▶ [TASK TO CARRY OUT]
Exact copy, pictures excluded: reproduce every record below.
══ DATA FOR PROCESSING ══
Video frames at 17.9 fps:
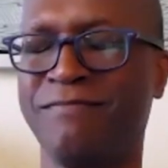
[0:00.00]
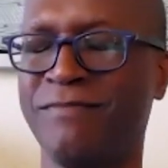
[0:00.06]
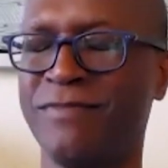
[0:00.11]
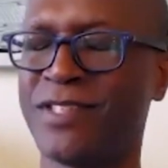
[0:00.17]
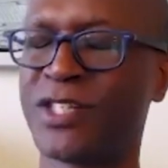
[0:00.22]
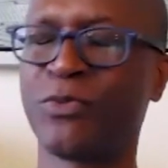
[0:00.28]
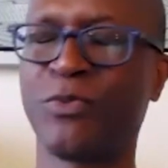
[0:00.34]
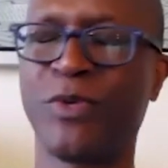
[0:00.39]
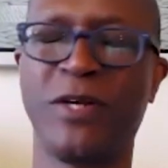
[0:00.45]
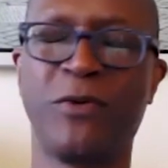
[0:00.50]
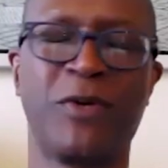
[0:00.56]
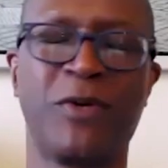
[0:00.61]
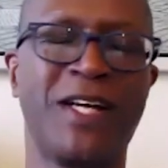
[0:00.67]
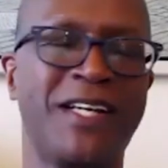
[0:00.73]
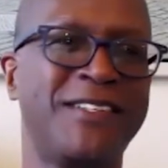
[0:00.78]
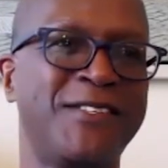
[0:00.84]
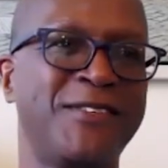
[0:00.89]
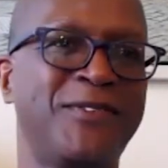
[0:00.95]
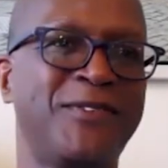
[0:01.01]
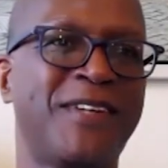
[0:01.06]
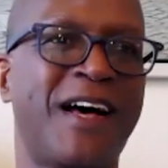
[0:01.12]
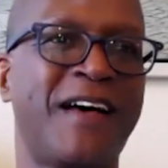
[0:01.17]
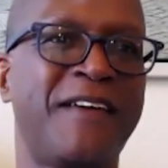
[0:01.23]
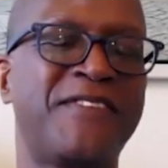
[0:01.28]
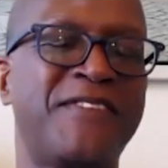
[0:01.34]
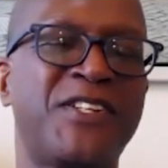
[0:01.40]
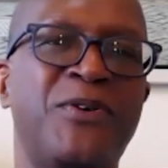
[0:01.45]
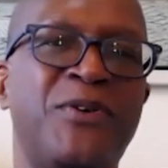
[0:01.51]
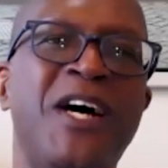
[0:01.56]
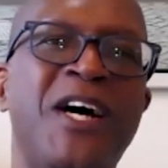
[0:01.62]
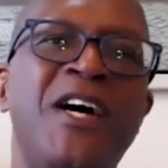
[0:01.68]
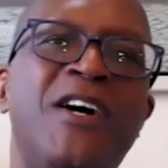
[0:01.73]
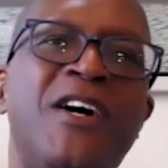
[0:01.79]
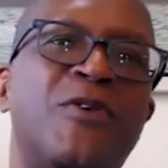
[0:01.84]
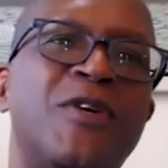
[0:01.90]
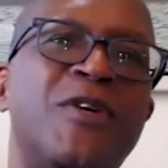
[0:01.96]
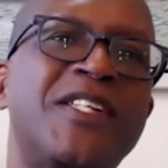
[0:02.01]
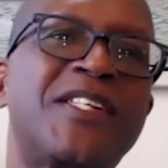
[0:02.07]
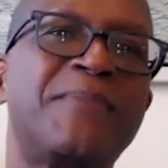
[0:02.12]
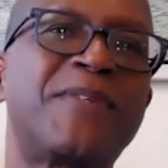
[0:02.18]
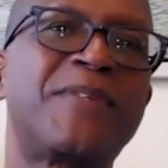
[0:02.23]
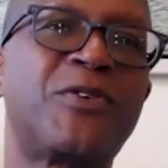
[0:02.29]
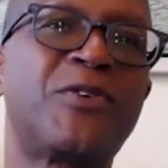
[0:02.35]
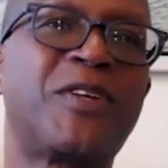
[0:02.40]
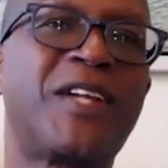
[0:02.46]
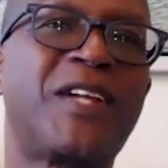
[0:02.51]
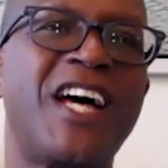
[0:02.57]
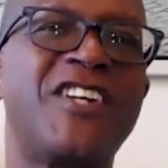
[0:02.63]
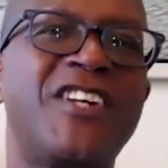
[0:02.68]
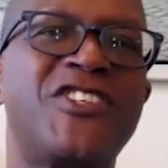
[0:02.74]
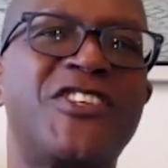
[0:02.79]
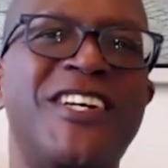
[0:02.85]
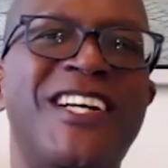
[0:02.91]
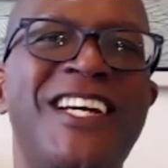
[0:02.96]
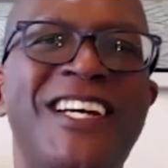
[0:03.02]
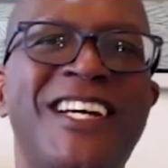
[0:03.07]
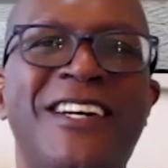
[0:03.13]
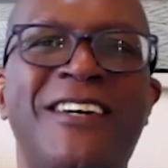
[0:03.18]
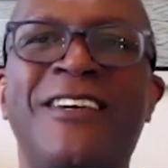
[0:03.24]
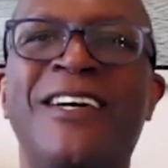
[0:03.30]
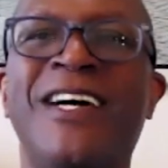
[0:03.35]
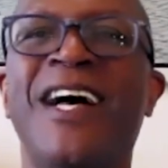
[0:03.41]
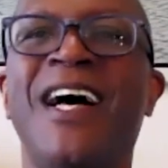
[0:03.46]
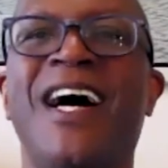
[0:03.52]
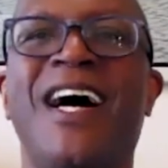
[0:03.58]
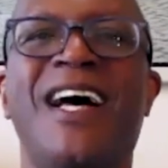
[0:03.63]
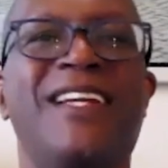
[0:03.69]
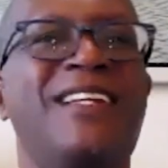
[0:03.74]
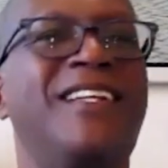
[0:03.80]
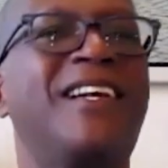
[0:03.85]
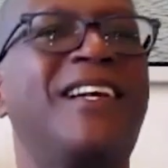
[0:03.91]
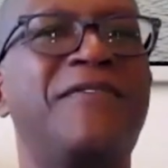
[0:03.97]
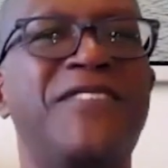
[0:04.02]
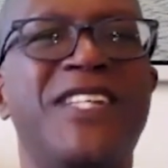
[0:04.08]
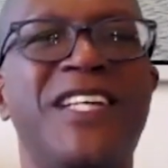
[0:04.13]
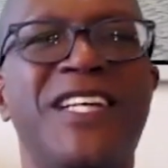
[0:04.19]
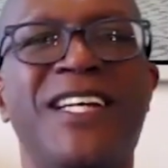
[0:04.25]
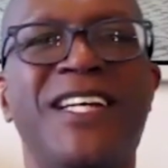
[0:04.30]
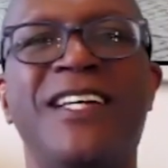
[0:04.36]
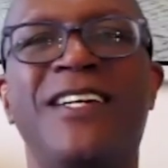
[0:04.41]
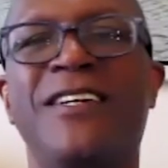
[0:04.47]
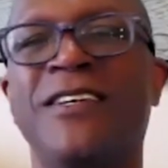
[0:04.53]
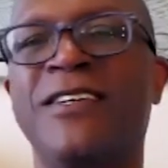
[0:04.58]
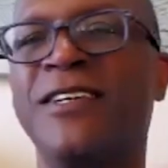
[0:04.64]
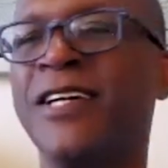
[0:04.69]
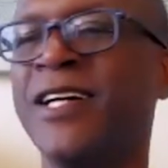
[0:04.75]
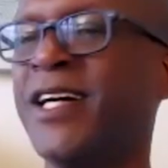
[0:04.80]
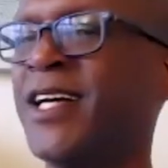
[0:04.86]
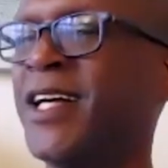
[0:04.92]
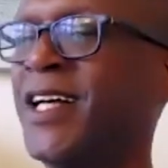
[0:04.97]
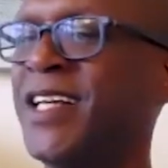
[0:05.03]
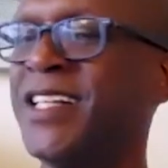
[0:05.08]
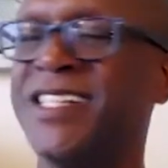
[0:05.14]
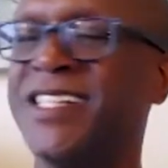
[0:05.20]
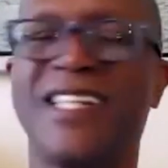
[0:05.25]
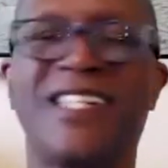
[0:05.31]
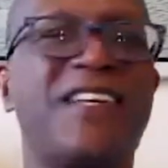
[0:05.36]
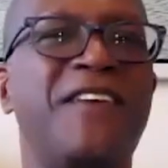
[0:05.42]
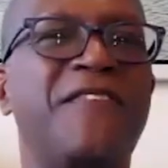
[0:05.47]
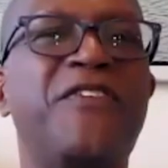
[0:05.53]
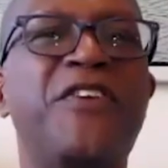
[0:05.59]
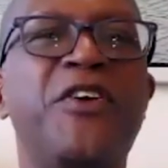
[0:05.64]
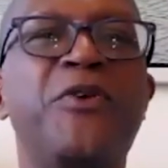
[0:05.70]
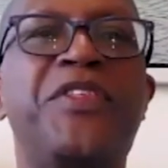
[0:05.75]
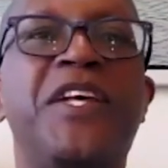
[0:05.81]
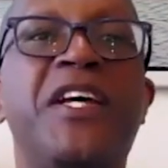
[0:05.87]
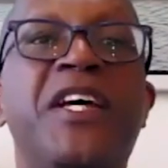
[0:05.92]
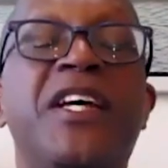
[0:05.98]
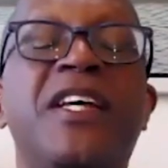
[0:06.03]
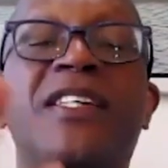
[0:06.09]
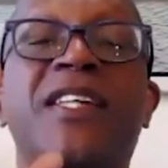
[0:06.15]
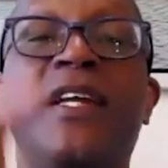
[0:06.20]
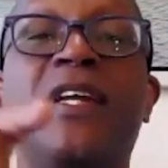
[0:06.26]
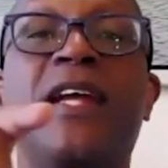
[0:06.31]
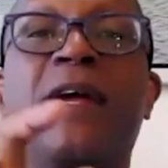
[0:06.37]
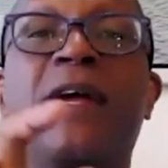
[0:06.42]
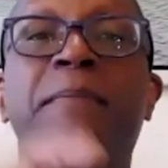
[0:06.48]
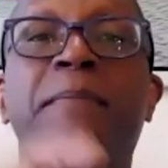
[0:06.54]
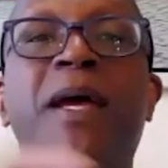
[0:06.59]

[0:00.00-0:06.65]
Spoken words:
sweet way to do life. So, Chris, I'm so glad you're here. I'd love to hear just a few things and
═══
▶ [THE ANSWER]
Video frames at 17.9 fps:
[0:00.00]
[0:00.06]
[0:00.11]
[0:00.17]
[0:00.22]
[0:00.28]
[0:00.34]
[0:00.39]
[0:00.45]
[0:00.50]
[0:00.56]
[0:00.61]
[0:00.67]
[0:00.73]
[0:00.78]
[0:00.84]
[0:00.89]
[0:00.95]
[0:01.01]
[0:01.06]
[0:01.12]
[0:01.17]
[0:01.23]
[0:01.28]
[0:01.34]
[0:01.40]
[0:01.45]
[0:01.51]
[0:01.56]
[0:01.62]
[0:01.68]
[0:01.73]
[0:01.79]
[0:01.84]
[0:01.90]
[0:01.96]
[0:02.01]
[0:02.07]
[0:02.12]
[0:02.18]
[0:02.23]
[0:02.29]
[0:02.35]
[0:02.40]
[0:02.46]
[0:02.51]
[0:02.57]
[0:02.63]
[0:02.68]
[0:02.74]
[0:02.79]
[0:02.85]
[0:02.91]
[0:02.96]
[0:03.02]
[0:03.07]
[0:03.13]
[0:03.18]
[0:03.24]
[0:03.30]
[0:03.35]
[0:03.41]
[0:03.46]
[0:03.52]
[0:03.58]
[0:03.63]
[0:03.69]
[0:03.74]
[0:03.80]
[0:03.85]
[0:03.91]
[0:03.97]
[0:04.02]
[0:04.08]
[0:04.13]
[0:04.19]
[0:04.25]
[0:04.30]
[0:04.36]
[0:04.41]
[0:04.47]
[0:04.53]
[0:04.58]
[0:04.64]
[0:04.69]
[0:04.75]
[0:04.80]
[0:04.86]
[0:04.92]
[0:04.97]
[0:05.03]
[0:05.08]
[0:05.14]
[0:05.20]
[0:05.25]
[0:05.31]
[0:05.36]
[0:05.42]
[0:05.47]
[0:05.53]
[0:05.59]
[0:05.64]
[0:05.70]
[0:05.75]
[0:05.81]
[0:05.87]
[0:05.92]
[0:05.98]
[0:06.03]
[0:06.09]
[0:06.15]
[0:06.20]
[0:06.26]
[0:06.31]
[0:06.37]
[0:06.42]
[0:06.48]
[0:06.54]
[0:06.59]

[0:00.00-0:06.65]
Spoken words:
sweet way to do life. So, Chris, I'm so glad you're here. I'd love to hear just a few things and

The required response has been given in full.